Vídeo: jovem é baleado e morto por PM no dia do aniversário em SP

O policial que atirou na vítima disse que agiu em legítima defesa por ter achado que o rapaz dispararia contra eles

Mais um jovem da periferia morreu em São Paulo em decorrência da ação policial. Nesse domingo (9/8), Rogério Ferreira da Silva Júnior, de 19 anos, saiu de moto para comemorar o aniversário, mas morreu ao ser perseguido e abordado por dois policiais militares. A família acusa os agentes de terem atirado em um inocente e desarmado. 

O policial que atirou afirmou ter agido em legítima defesa, pois achou que Rogério dispararia contra eles. No entanto, os próprios agentes de segurança admitiram não ter encontrado nenhuma arma com a vítima. As informações são do portal G1.

O caso é investigado pela Polícia Civil e pela Corregedoria da PM. Imagens de uma câmera de segurança registraram o momento em que Rogério pilota sozinho a moto emprestada de um amigo, sem capacete, às 17h51. Em seguida, policiais da Ronda Ostensiva com Apoio de Motocicletas (Rocam) cercam a vítima, que reduziu a velocidade e parou perto da calçada. 

Logos após estacionar, a vítima cai da moto já sem vida. Segundo o boletim de ocorrência, Rogério teria sido baleado enquanto era perseguido pelos agentes. Imagens feitas por testemunhas que circulam nas redes sociais mostram o jovem agonizando sem socorro médico. 

Segundo parentes e amigos de Rogério, o 26º DP se recusou a registrar a ocorrência, encaminhando o caso para o Departamento Estadual de Homicídios e de Proteção à Pessoa (DHPP) no fim da noite. O boletim de ocorrência só foi finalizado nesta segunda-feira (10/8), após 15 horas de espera em frente a unidade.

O caso foi registrado como “resistência, homicídio simples decorrente de intervenção policial, desobediência, dano qualificado, dirigir sem permissão ou habilitação, trafegar em velocidade incompatível e permitir direção de veículo automotor a pessoa não habilitada”.

A Secretaria da Segurança Pública (SSP) foi indagada por que o boletim de ocorrência só ficou pronto perto das 8h30 desta segunda. “Todas as circunstâncias relacionadas aos fatos estão sendo apuradas pela Polícia Militar, por meio de IPM, e pelo DHPP, onde o caso está sendo registrado.

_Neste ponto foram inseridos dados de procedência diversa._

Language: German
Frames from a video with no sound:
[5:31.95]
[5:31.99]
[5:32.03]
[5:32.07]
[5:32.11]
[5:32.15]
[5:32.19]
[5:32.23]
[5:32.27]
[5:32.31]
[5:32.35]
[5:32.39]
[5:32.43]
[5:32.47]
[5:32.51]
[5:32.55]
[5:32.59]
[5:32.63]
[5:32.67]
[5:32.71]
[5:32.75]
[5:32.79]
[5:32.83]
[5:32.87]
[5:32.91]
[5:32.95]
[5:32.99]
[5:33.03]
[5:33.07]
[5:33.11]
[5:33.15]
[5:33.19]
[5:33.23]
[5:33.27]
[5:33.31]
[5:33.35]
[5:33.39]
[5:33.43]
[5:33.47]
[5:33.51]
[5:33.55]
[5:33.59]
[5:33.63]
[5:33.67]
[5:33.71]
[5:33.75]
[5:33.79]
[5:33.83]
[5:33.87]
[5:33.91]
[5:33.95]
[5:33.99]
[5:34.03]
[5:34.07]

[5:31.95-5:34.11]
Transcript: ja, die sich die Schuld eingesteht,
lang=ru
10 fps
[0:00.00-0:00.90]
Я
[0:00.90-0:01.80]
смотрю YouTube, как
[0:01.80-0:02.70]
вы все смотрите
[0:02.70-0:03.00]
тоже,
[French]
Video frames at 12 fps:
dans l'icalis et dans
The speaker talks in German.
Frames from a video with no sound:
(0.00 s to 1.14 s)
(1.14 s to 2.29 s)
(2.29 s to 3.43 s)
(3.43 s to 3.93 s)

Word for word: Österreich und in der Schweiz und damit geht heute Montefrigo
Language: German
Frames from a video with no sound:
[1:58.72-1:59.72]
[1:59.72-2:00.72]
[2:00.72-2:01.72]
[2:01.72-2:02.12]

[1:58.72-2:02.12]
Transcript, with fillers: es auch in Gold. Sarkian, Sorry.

A Corregedoria da PM também foi acionada”, informou a pasta, em comunicado.

Família e amigos pedem justiça

“Era aniversário dele, ele estava muito feliz. Eu comprei bolinho para ele. A gente não conseguiu cantar os parabéns porque veio um e tirou a vida do meu filho”, disse a mãe, Roseane da Silva Ribeiro, ao portal G1. “Eu quero justiça porque isso foi uma maldade, uma injustiça muito grande que fizeram com meu filho”.

Rogério fazia um curso de cabeleireiro, pois se inspirava na mãe e queria seguir a mesma carreira. Enquanto estudava, trabalhava em uma empresa de logística.

“O moleque não esboçou nada contra ele. Não tinha por que ele falar que ele se sentiu ameaçado. Até porque o policial está com a arma e com o colete. O moleque estava sem capacete, não tem um colete à prova de balas e muito menos uma arma”, disse, um amigo, que preferiu não ser identificado.

Segundo testemunhas, uma enfermeira amiga da família rompeu o cordão de isolamento para fazer massagem cardíaca no jovem, levado por parentes e amigos ao Pronto Socorro Municipal Augusto Gomes de Mattos, onde morreu.

Versão dos Policiais

De acordo com o boletim de ocorrência, o rapaz foi abordado por estar sem capacete, além da falta da placa no veículo.  Na versão dos PMs, Rogério não obedeceu o sinal para parar e fugiu “em alta velocidade e fazendo ziguezague pela via”.

Segundo um dos agentes, o disparo foi feito em legítima defesa. “Durante a breve tentativa de fuga, o condutor da motocicleta fez menção de colocar a mão na cintura como se estivesse armado e simulando que buscaria sacar uma arma de fogo, o que fez os policiais militares pensarem estar diante de uma iminente agressão, a qual foi repelido de imediato pelo policial”, informou a ocorrência.

A versão foi aceita pela Corregedoria da PM, que entendeu que o caso foi de “legítima defesa putativa, na qual o indivíduo imagina estar em legítima defesa, reagindo contra uma agressão inexistente.